The UK just turned its back on unity and voted to leave the EU. Markets are roiling.
Now for some good news.
On Thursday the Organisation of American States (OAS), for the first time, handed down a ferocious indictment of Venezuela’s Socialist regime, led by President Nicolas Maduro, in a passionate speech made by Secretary General Luis Almagro:
“The Permanent Council should also take the necessary steps to address the unprecedented and unnecessary humanitarian crisis in Venezuela. The Council should express itself clearly on the political prisoners and the persistent reports of torture. The Council should support the will of the Venezuelan people in their call for a recall referendum. It’s in accordance with these principles that we must or not act. As Desmond Tutu said, ‘If you are neutral in situations of injustice, you have chosen the side of the oppressor.’ Democracy is the government of the people.”
He went on to list a litany of atrocities the government has committed against its own people — things we already know. We know that that Venezuelans are being denied their right to hold a referendum on the presidency. We know they are starving. We know the press is being tightly controlled or persecuted. We know that there are politicians who fought for democracy on the streets now rotting in jail cells.
And that’s hardly the half of it.
What we also know is that the OAS has never, within its own chamber, blamed Maduro’s government for Venezuela’s economic and political disaster.
“These challenges cannot be blamed on external forces. The situation facing Venezuela today is the direct result of the actions of those currently in power,” Almagro said.
Of all of Almagro’s indictments, this one was perhaps the cruelest:
“On April 5, 2016, the National Assembly introduced Special Legislation to ‘address the humanitarian health crisis.’
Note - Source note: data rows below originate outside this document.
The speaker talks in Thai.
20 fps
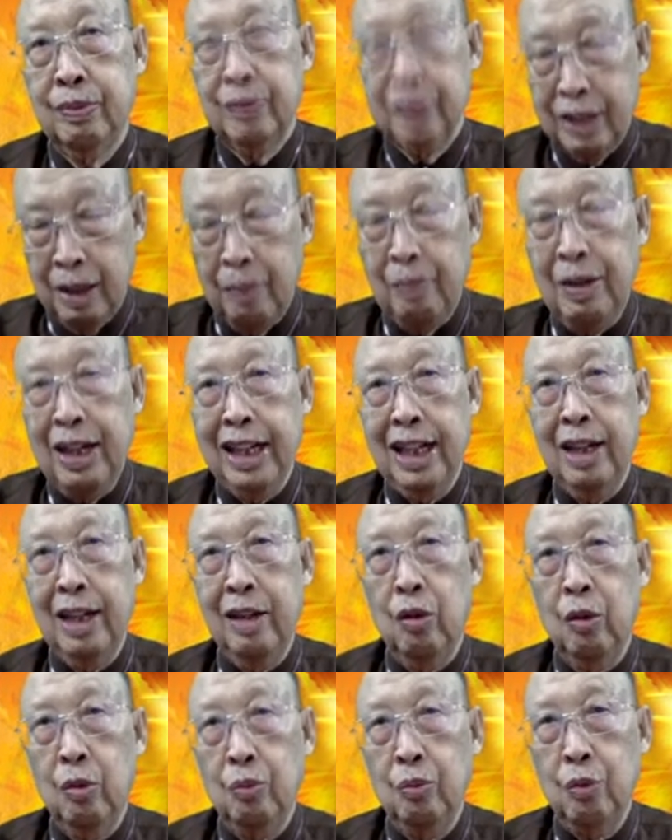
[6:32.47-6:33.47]
สำเร็จแล้ว
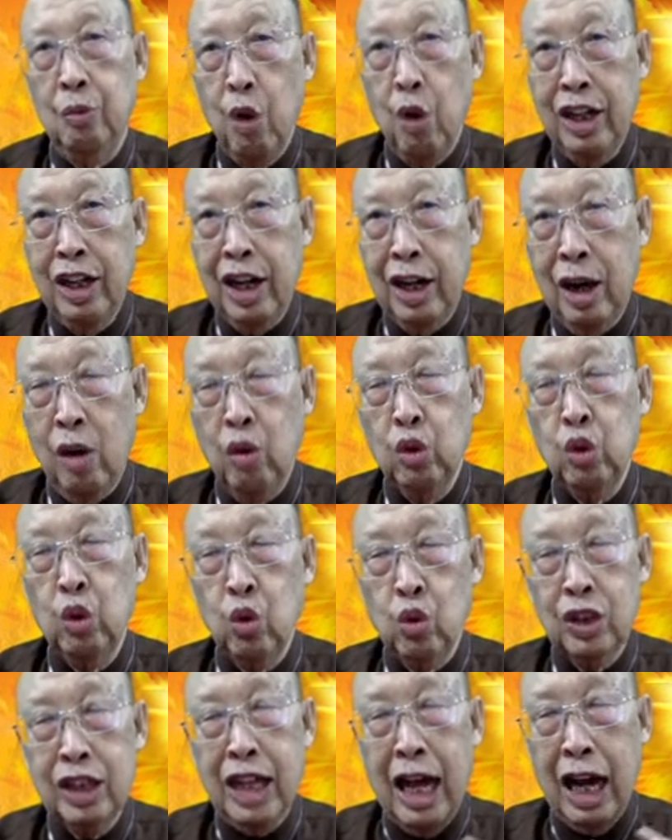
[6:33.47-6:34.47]
พระองค์ได้เอาทุ
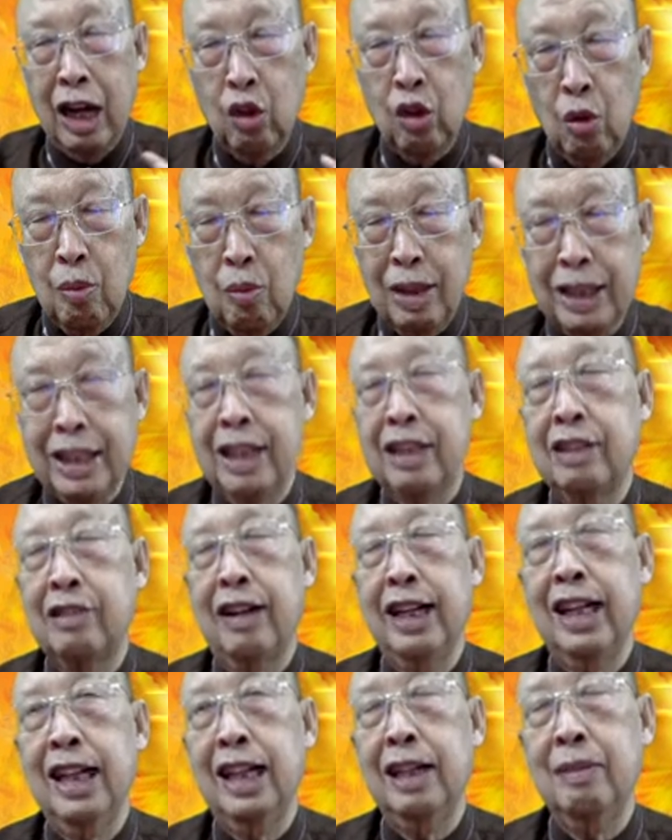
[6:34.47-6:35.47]
กอย่างลงมาจากสวร
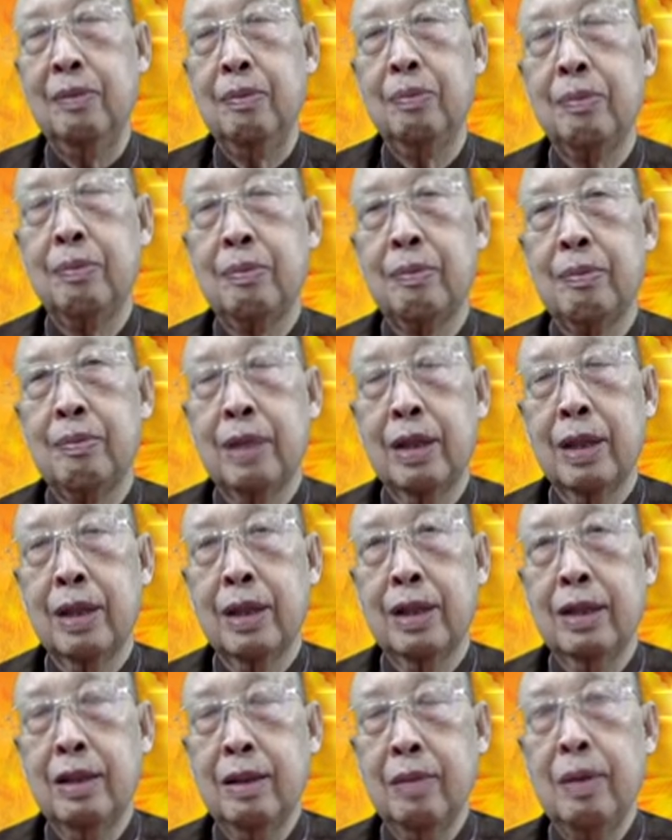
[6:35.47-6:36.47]
รค์นั้น
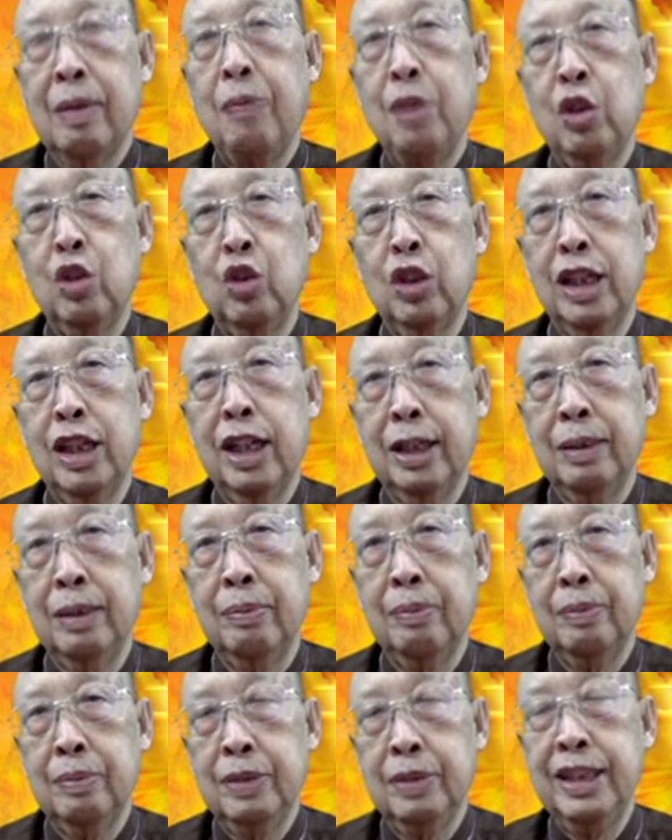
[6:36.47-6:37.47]
สำหรับมนุษย์นั้น
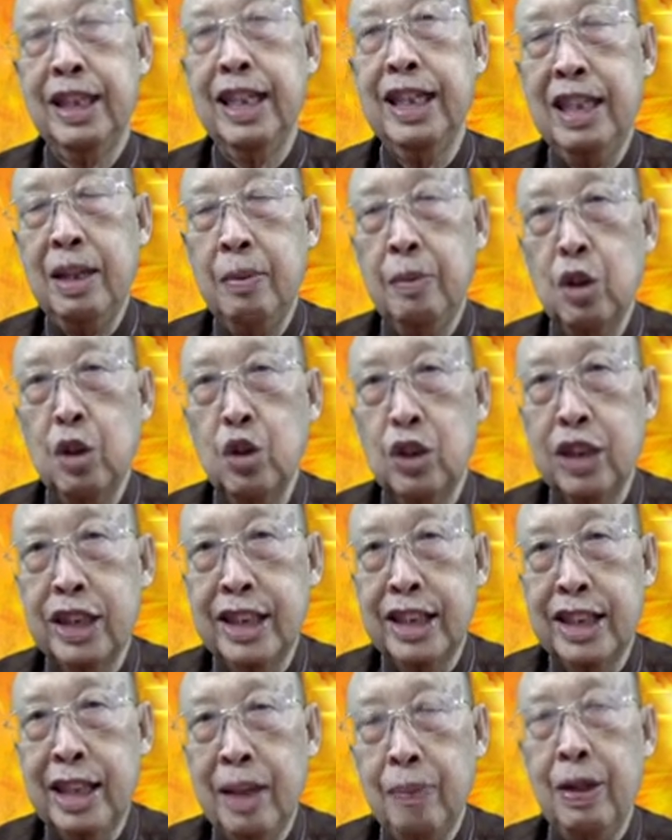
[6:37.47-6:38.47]
สิ่งที่มนุษย์
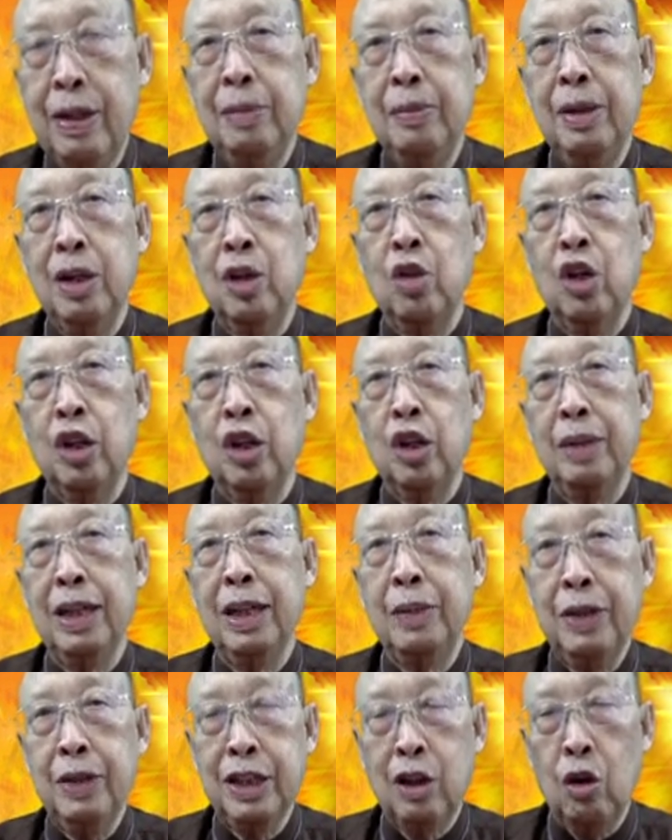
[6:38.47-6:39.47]
เสียไปในเมื่อก่อนบัด
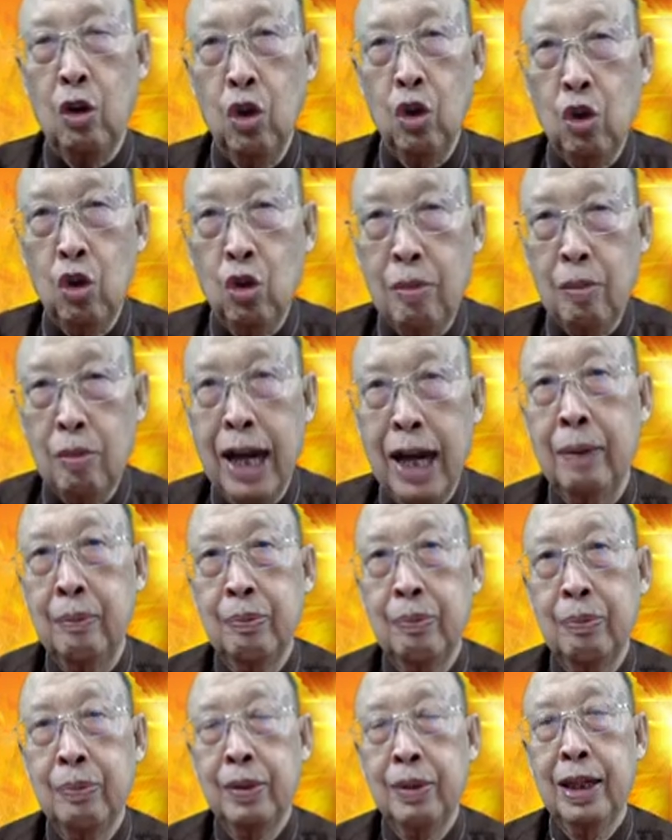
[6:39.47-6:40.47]
นี้พระเจ้าเอาลงมา
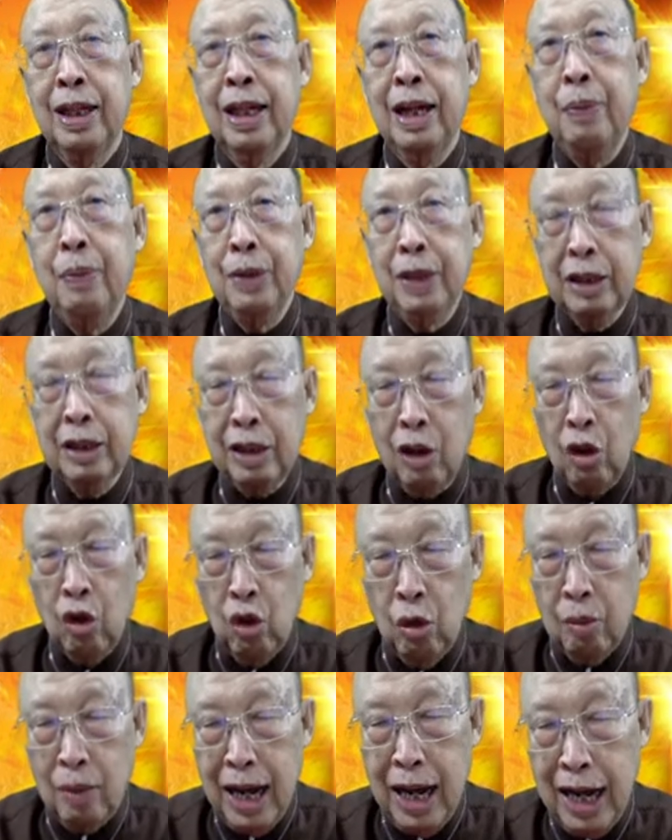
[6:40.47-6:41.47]
และพระเจ้าเอา
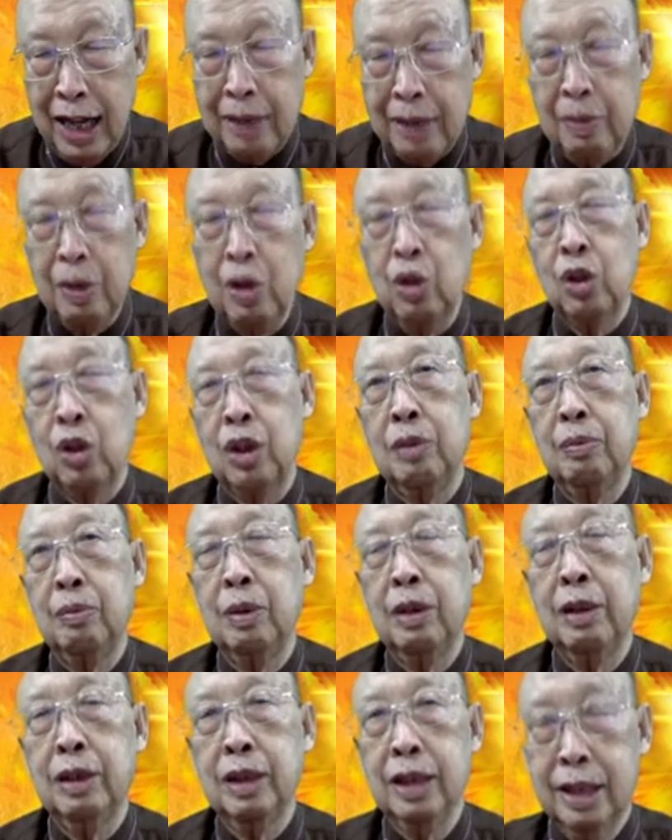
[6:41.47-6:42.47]
ลงมาให้มนุษย์
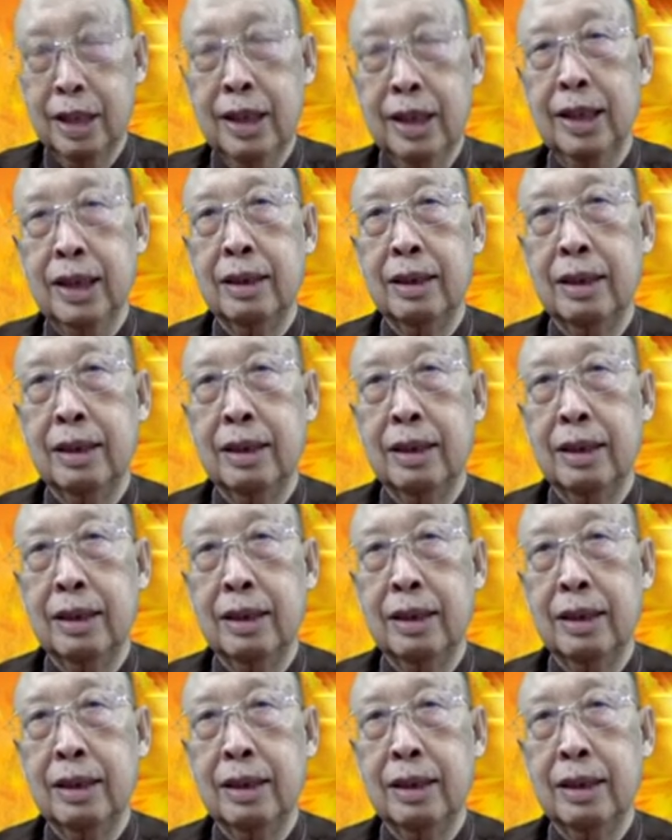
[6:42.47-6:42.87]
ขึ้น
This law would allow much needed international humanitarian assistance into the country. On June 9, the Supreme Court ruled the law unconstitutional.”
The Venezuelan people suffer immensely, and their government has actively worked against their relief.
The pink tide is receding
Perhaps you’re thinking, “when was the last time this toothless group of mostly Latin American nations did anything for anyone?” That’s not the way to think about this.
The way to think of this is to realise that this is the end of The Pink Tide’s grip over all politics in Latin America. The Pink Tide is the wave of socialist and left leaning politicians who rose to power in the region starting with the late Venezuelan President Hugo Chavez in the 1990s.
After that, Brazil, Ecuador, Argentina, Bolivia, and a host of other countries moved to the left. The OAS was a party to this. The left held the body in its grip. And while Chavez was alive, and after that while left-leaning Cristina Fernandez de Kirchner was President of Argentina, it seemed that the body would never stand up for the rights of Venezuelans and try to stop their unimaginable suffering.
Almagro suggested the OAS put together a “Group of Friends” to “help it back on the path to democracy.” In all honesty it sounded like the group of friends that stages an intervention for their drug addicted loved one.
Except the Venezuelan regime is addicted to power, violence, terror, and a failed ideology.
At the end of the speech Almagro outlined what this Group of Friends would be doing. It looked a lot like a list of demands the Venezuelan opposition might make, including a referendum before the end of year, the acceptance of international aid, and the creation of a Truth Commission to sort out differences between the regime and its detractors.
“Democracy has no borders,” he said. “Democracy is more than an election; it is about freedom. Freedom of expression, association, assembly. It is an empowered citizenry. An independent judiciary. A security apparatus that is trusted by and accountable to the people. It is the legitimate exercise of power, within the rule of law. Democratic governments have a responsibility to their citizens.”
I guess we’ll have to keep reminding people until it sticks — until the end of time.